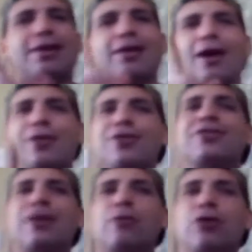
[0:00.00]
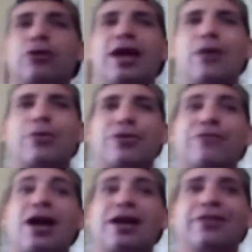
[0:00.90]
I think they were okay with it,
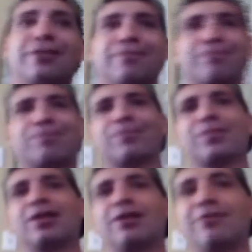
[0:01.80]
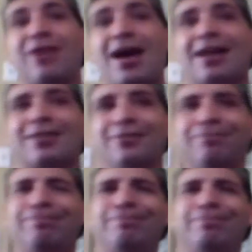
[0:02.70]
frankly. In fact,
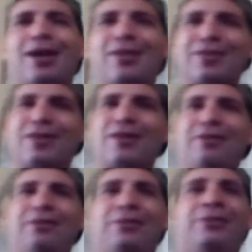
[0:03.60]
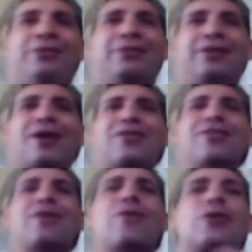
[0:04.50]
I think
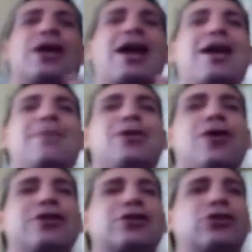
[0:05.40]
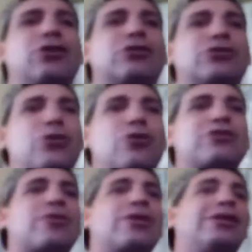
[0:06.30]
they were okay behind closed
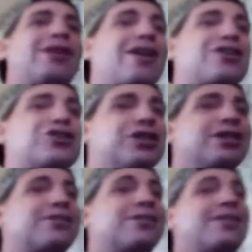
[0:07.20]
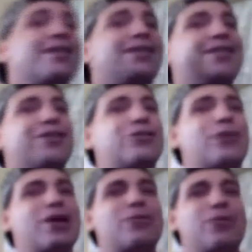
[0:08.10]
doors with a lot of shit that the
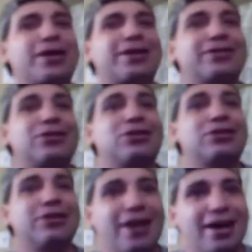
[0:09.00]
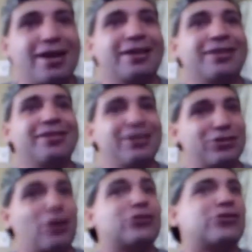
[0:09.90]
right wing today is
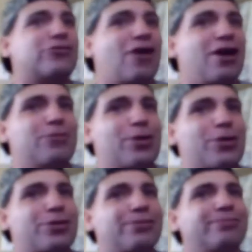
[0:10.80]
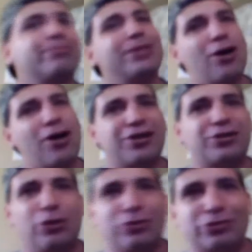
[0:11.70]
also fine with, behind
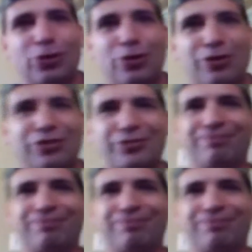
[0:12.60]
closed doors.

────────────────────────────────────────

What to produce:
What is needed is the full material, retyped unchanged, with no pictures in it.

Written answer:
[0:00.00]
[0:00.90]
I think they were okay with it,
[0:01.80]
[0:02.70]
frankly. In fact,
[0:03.60]
[0:04.50]
I think
[0:05.40]
[0:06.30]
they were okay behind closed
[0:07.20]
[0:08.10]
doors with a lot of shit that the
[0:09.00]
[0:09.90]
right wing today is
[0:10.80]
[0:11.70]
also fine with, behind
[0:12.60]
closed doors.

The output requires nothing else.